*Try it*.
For the listing underneath, give the count of lines containing the string "with" and nothing further.
◇ ◇ ◇ ◇ ◇ ◇ ◇
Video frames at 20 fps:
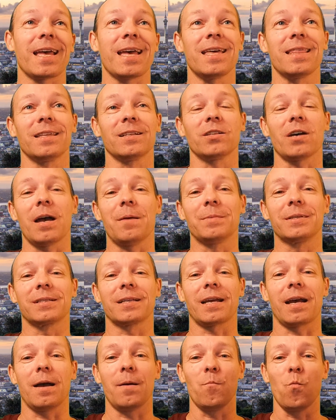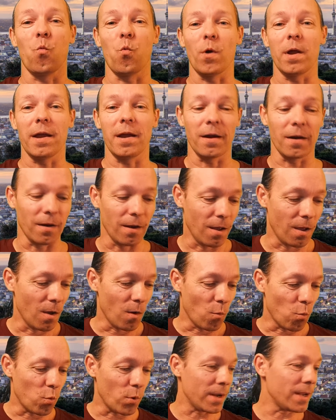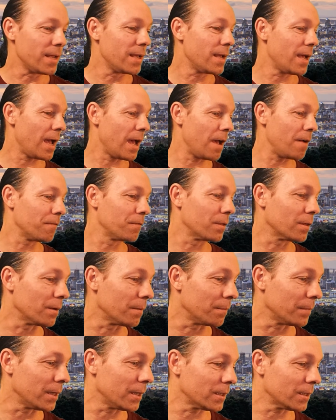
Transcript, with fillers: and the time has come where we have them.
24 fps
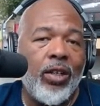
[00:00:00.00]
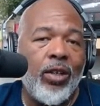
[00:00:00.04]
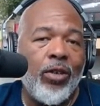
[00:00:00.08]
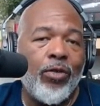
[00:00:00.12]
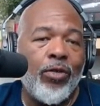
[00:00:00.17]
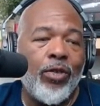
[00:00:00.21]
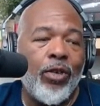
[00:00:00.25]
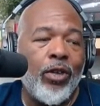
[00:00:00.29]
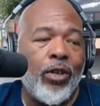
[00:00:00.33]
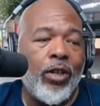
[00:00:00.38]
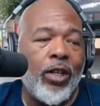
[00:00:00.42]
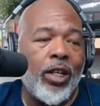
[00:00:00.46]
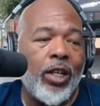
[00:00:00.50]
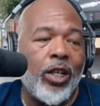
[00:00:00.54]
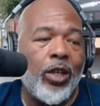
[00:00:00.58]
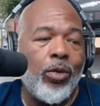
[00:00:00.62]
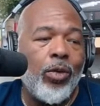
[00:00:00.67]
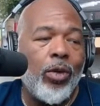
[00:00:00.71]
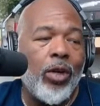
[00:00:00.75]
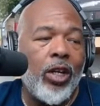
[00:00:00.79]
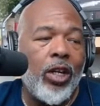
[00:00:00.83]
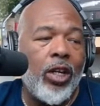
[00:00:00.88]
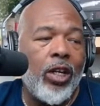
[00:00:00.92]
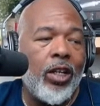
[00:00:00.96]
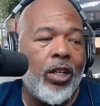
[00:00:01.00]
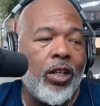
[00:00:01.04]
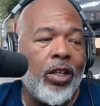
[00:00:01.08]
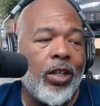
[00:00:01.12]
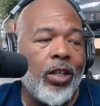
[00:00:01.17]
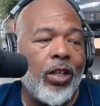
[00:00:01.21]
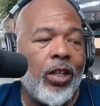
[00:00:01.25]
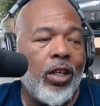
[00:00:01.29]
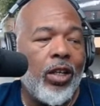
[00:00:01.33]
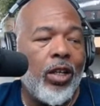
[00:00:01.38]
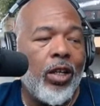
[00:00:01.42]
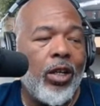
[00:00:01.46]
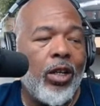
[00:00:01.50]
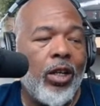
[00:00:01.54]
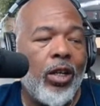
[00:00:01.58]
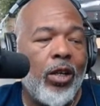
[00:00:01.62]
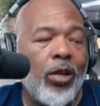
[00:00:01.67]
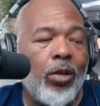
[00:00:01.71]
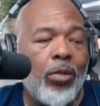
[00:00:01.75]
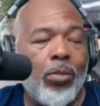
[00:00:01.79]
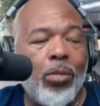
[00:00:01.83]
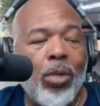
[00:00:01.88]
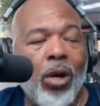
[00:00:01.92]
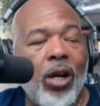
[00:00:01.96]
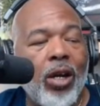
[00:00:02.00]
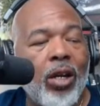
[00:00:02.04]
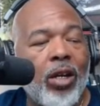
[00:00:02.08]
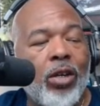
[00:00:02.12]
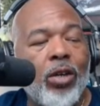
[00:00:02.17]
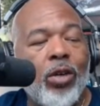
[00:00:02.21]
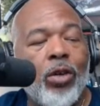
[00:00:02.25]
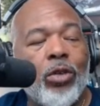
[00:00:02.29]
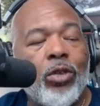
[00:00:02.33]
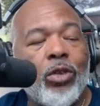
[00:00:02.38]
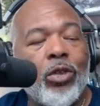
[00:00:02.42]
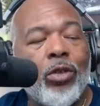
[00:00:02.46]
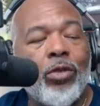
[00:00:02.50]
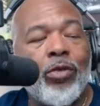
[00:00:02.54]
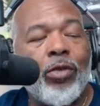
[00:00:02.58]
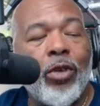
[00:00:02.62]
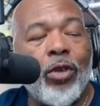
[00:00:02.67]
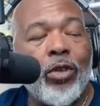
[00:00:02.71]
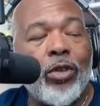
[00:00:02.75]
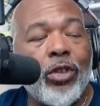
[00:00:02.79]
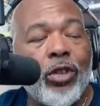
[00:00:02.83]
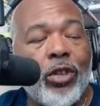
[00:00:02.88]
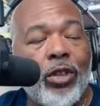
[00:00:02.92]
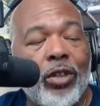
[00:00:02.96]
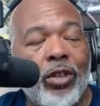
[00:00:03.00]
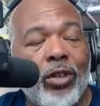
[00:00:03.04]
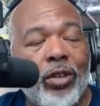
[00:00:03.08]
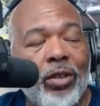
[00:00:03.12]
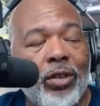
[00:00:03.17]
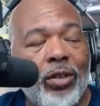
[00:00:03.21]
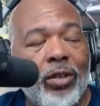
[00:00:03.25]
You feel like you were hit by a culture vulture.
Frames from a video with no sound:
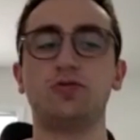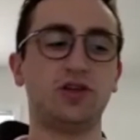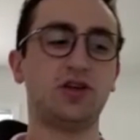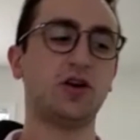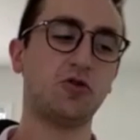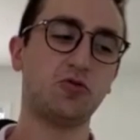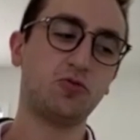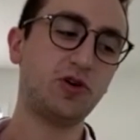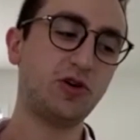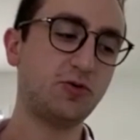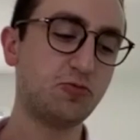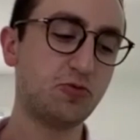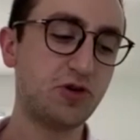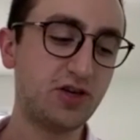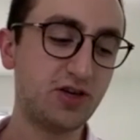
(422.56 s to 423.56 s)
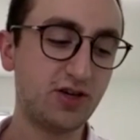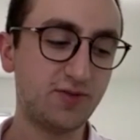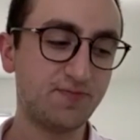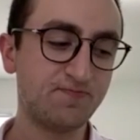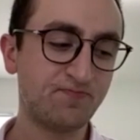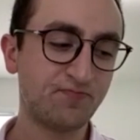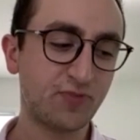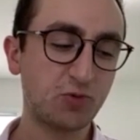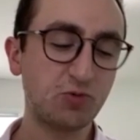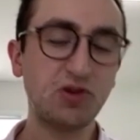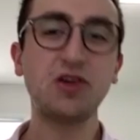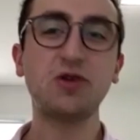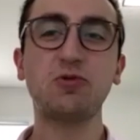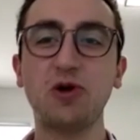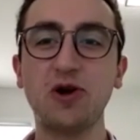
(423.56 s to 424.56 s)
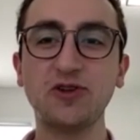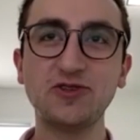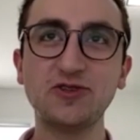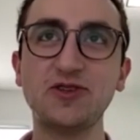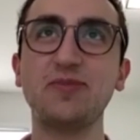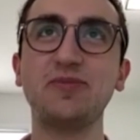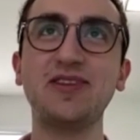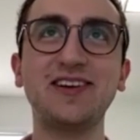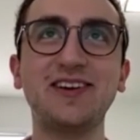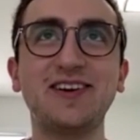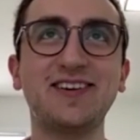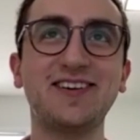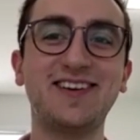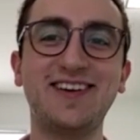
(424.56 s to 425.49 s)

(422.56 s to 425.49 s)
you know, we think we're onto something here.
◇ ◇ ◇ ◇ ◇ ◇ ◇
*Solution to this task*.
2